Submarino nuclear russo Yasen-M lança mísseis P-800 Oniks do fundo do Mar Ártico e impressiona a OTAN
O mais recente submarino nuclear Yasen-M do Projeto 885M da Rússia, Arkhangelsk, realizou um teste de ataque ao míssil de cruzeiro antinavio Oniks a partir de uma posição afundada no Mar de Barents, demonstrando a capacidade de Moscou de ameaçar a frota da OTAN a partir de um local oculto no Ártico.
O exercício de 3 de junho confirmou que a estratégia de guerra subterrânea da Rússia está amadurecendo por meio da integração de submarinos de ataque de quarta geração, sistemas de defesa costeira em camadas, proteção aérea do Ártico e capacidades de ataque de longo alcance baseadas em mísseis de cruzeiro.
Ao lançar mísseis P-800 Oniks contra alvos simulados de navios a uma distância superior a 200 quilômetros de uma posição totalmente afundada, Arkhangelsk reforçou a doutrina russa de usar uma plataforma de ataque subaquático furtivo para suprimir o movimento das frotas da OTAN no Ártico.
As demonstrações também refletiram a mudança doutrinal da Marinha Russa após o conflito na Ucrânia, quando pressões operacionais e limitações de recursos levaram Moscou a enfatizar a defesa nuclear dos bastiões em detrimento das operações tradicionais de poder naval no Oceano Atlântico Norte.
A Frota do Norte da Rússia afirmou que o míssil atingiu diretamente um alvo flutuante, enquanto a área de treinamento foi controlada pelo navio de guerra da Flotilha Kola após rotas civis de voo e navegação em vários setores do Mar de Barents terem sido temporariamente fechadas.
Embora os exercícios sejam classificados como de combate rotineiros, a divulgação pública de imagens de lançamento e informações operacionais sugere que Moscou deseja enviar uma mensagem estratégica de que sua frota de ataque submarino continua altamente capaz apesar das pressões de uma guerra prolongada.
Arkhangelsk, comissionado em dezembro de 2024 como o mais novo submarino Yasen-M da Frota do Norte, é agora considerado uma das plataformas de ataque marítimo mais difíceis de ser detectada devido à sua baixa assinatura acústica, sonar avançado e sistema de lançamento vertical de mísseis.

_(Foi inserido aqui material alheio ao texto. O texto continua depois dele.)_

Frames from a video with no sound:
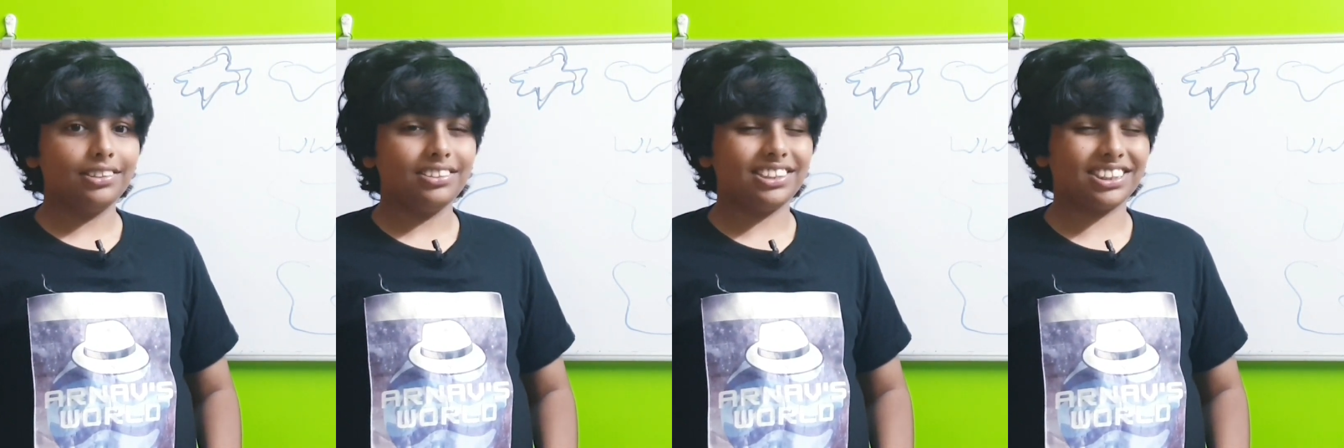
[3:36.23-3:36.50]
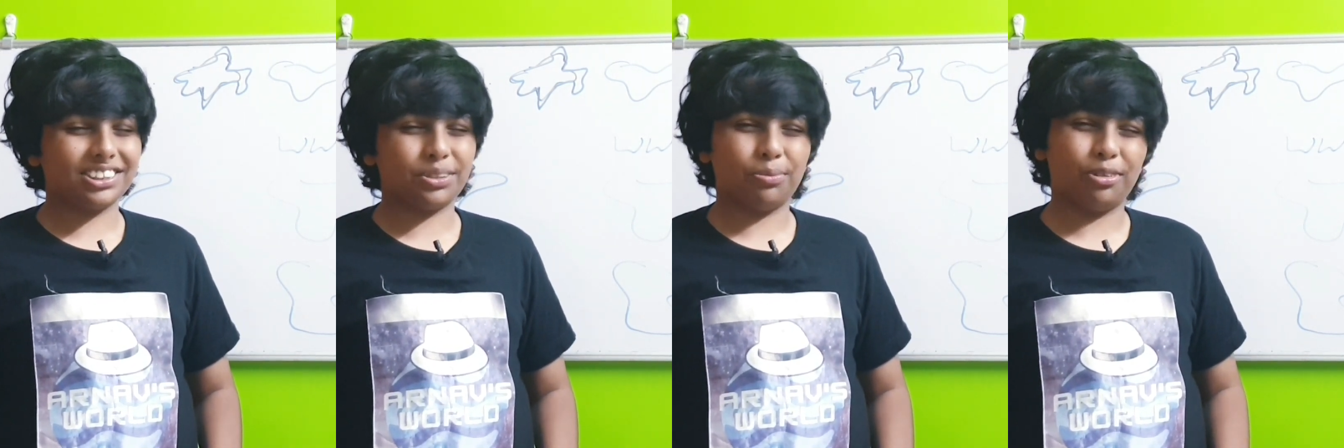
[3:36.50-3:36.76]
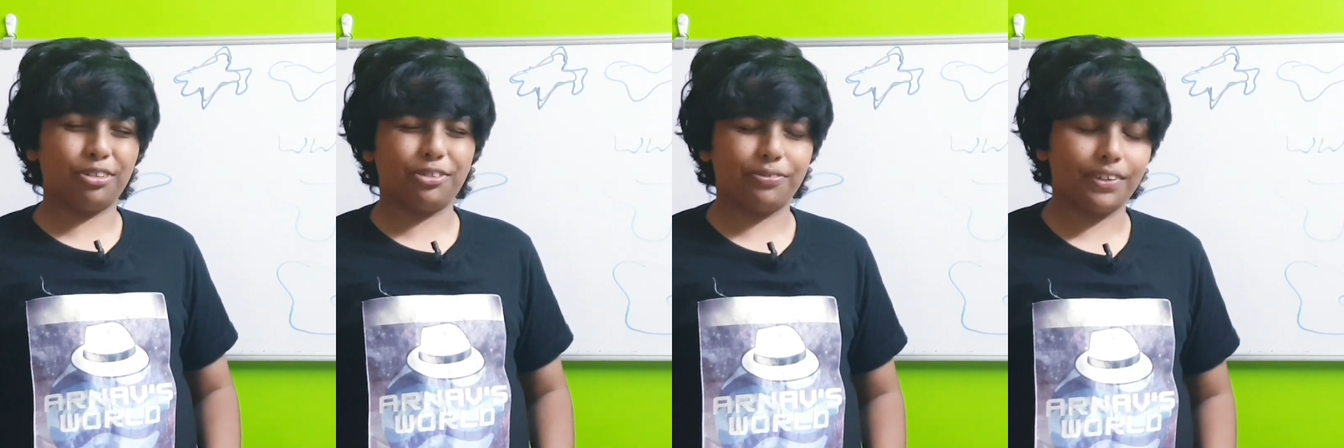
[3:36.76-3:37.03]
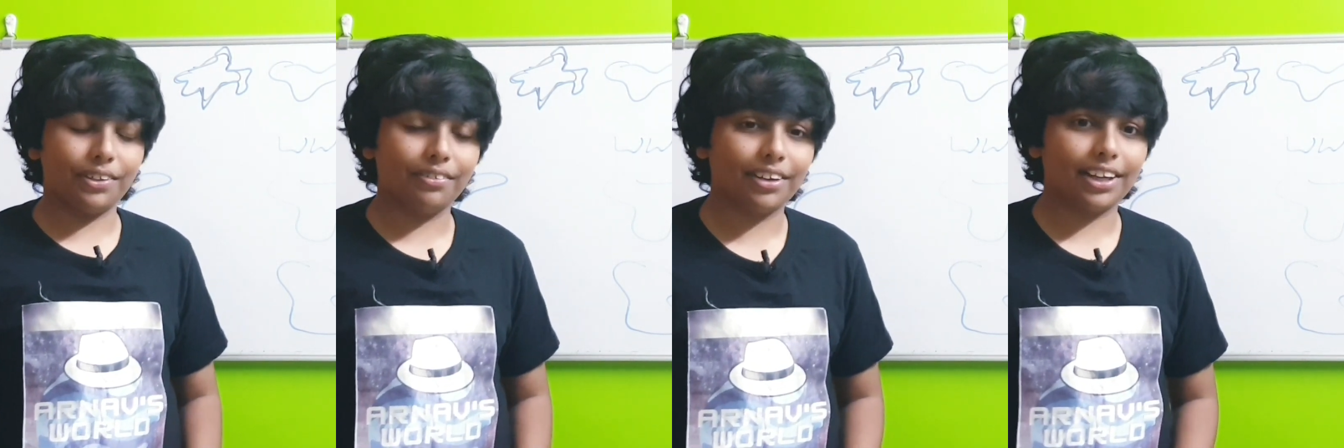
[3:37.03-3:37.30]
just about
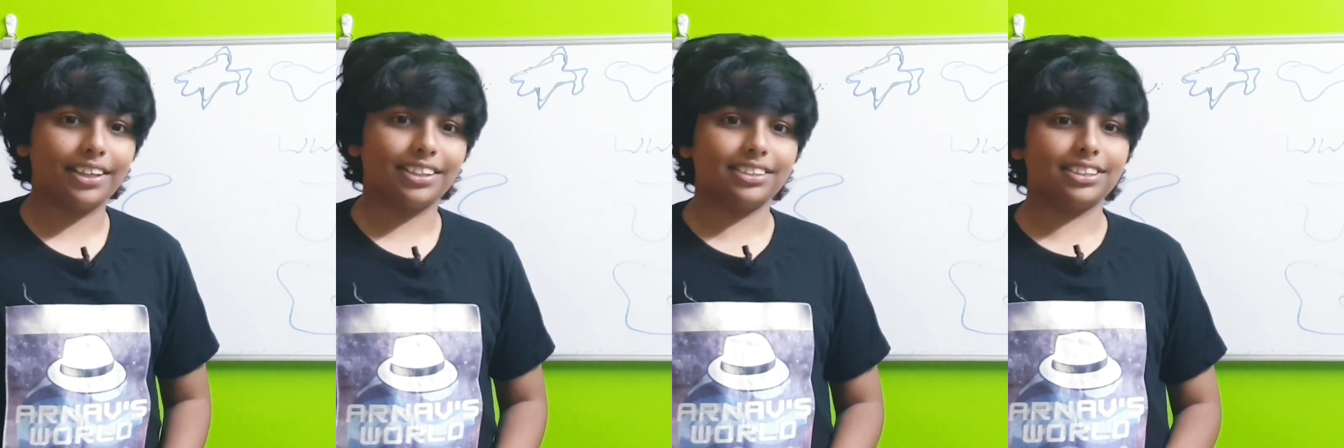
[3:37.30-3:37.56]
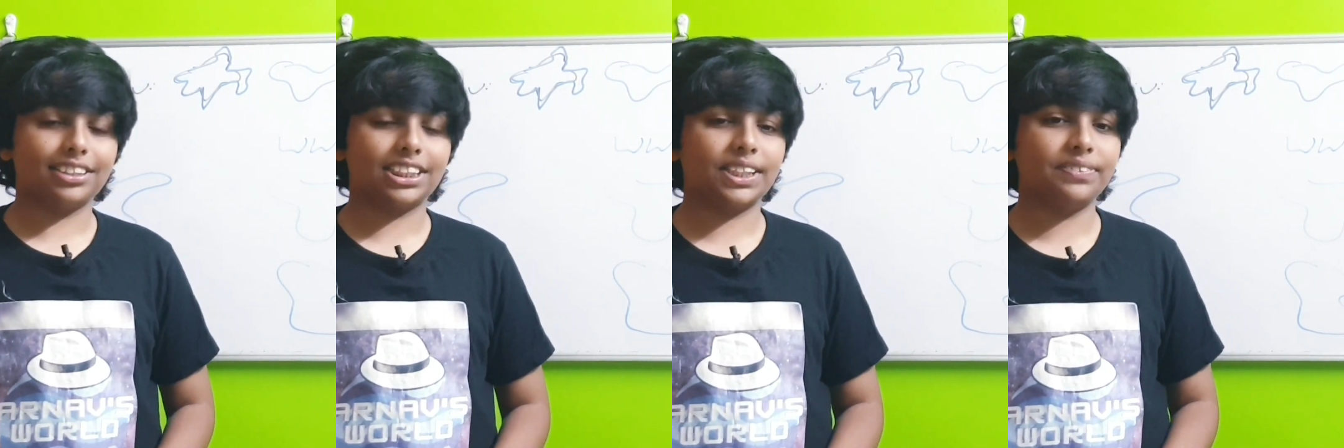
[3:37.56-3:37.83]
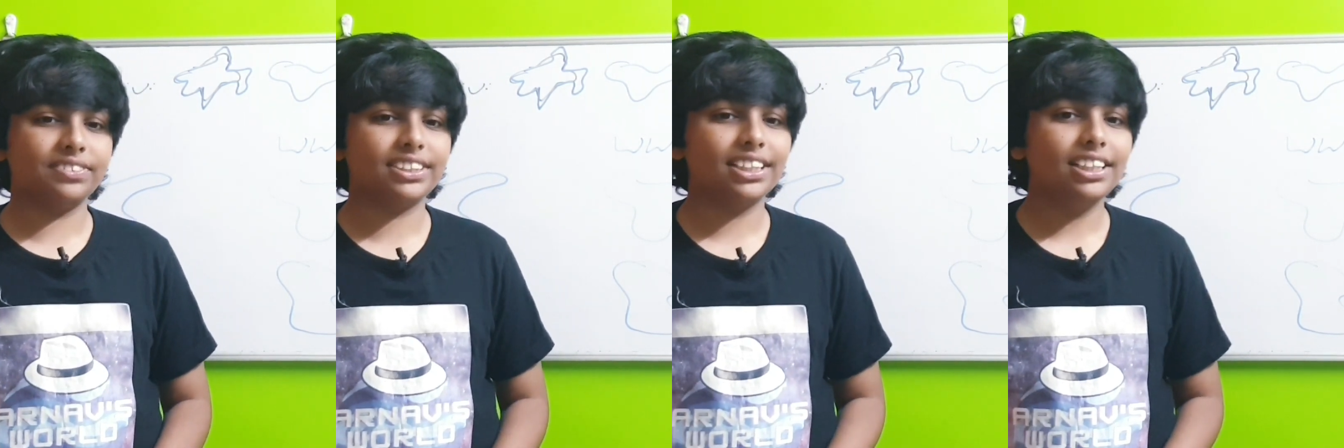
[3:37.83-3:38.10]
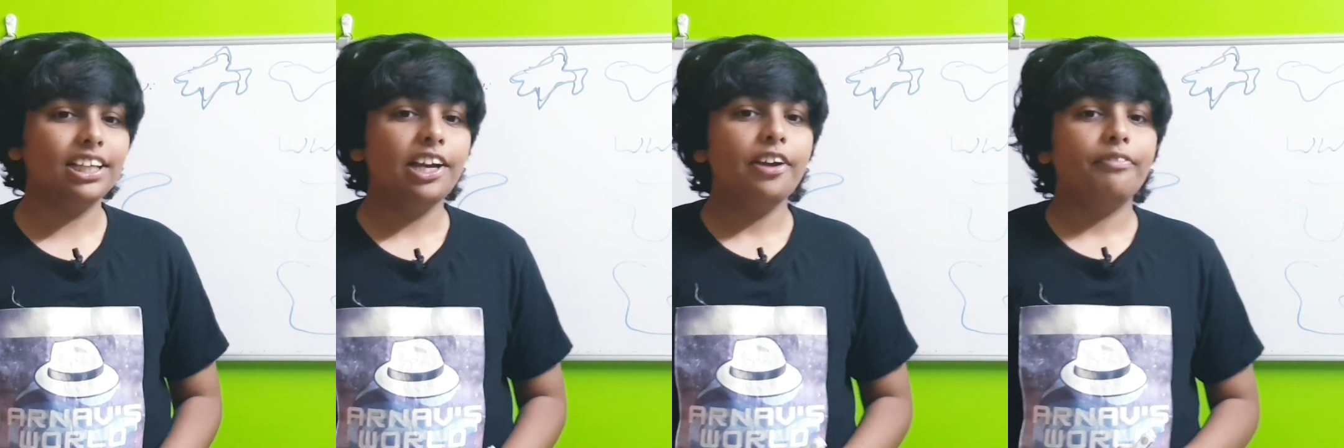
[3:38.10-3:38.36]
12 writing systems,
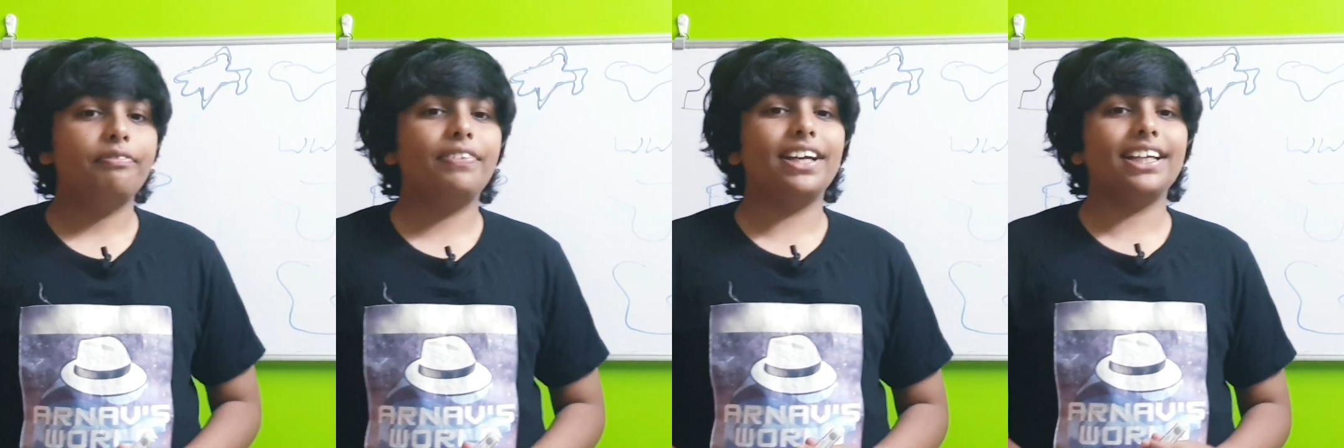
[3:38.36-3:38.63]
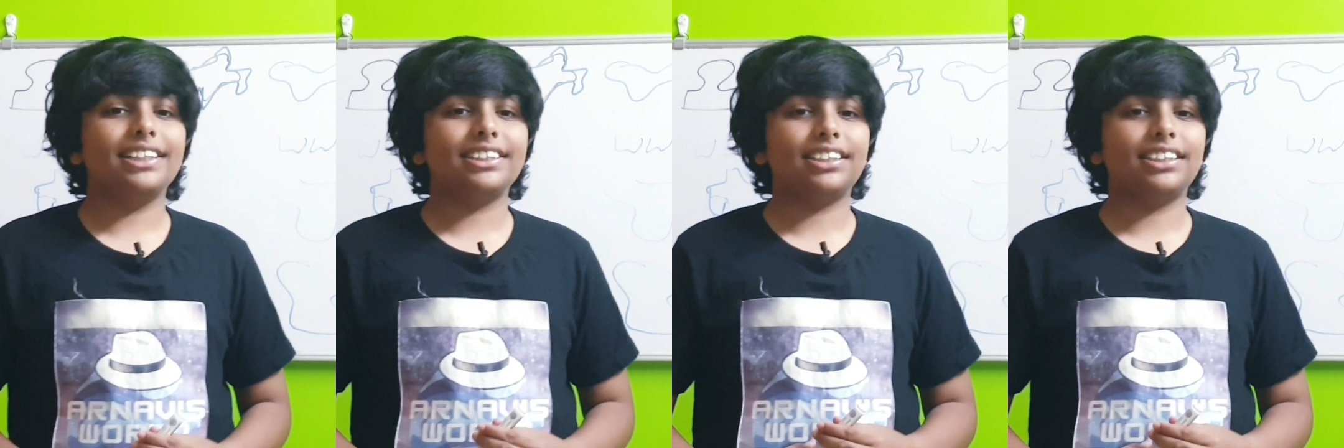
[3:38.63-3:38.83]
we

O presidente russo Vladimir Putin já descreveu o submarino da classe Yasen-M como o ativo "mais moderno e mais completo" do inventário naval do país, com capacidade para atingir alvos em terra, mar e debaixo da superfície simultaneamente.
O míssil Oniks continua sendo uma das armas antinavio mais perigosas da Marinha Russa devido à sua velocidade superior a Mach 2, manobrabilidade terminal e perfil de voo baixo, projetado especificamente para reduzir o tempo de reação dos sistemas de defesa aérea da OTAN.
Para os comandantes marítimos da OTAN próximos à rota Groenlândia-Islândia-Reino Unido, ou GIUK Gap, o exercício confirmou que os submarinos russos não precisam mais penetrar pontos de estrangulamento atlânticos para ameaçar a rota logística e o fortalecimento das tropas do Norte da Europa.
O momento do exercício também foi significativo, pois ocorreu em um momento em que a OTAN intensificava as patrulhas no Ártico usando aeronaves P-8 Poseidon, submarinos de caça pertencentes aos Estados Unidos e à Grã-Bretanha, além do fortalecimento da integração militar nórdica após a adesão da Finlândia e da Suécia à OTAN.
O Mar de Barents está agora ressurgindo como um dos espaços marítimos mais controversos do mundo, à medida que a guerra submarina, a estabilidade da dissuasão nuclear, a competição por recursos árticos e a gestão da escalada OTAN-Rússia colidem em faixas operacionais cada vez mais apertadas.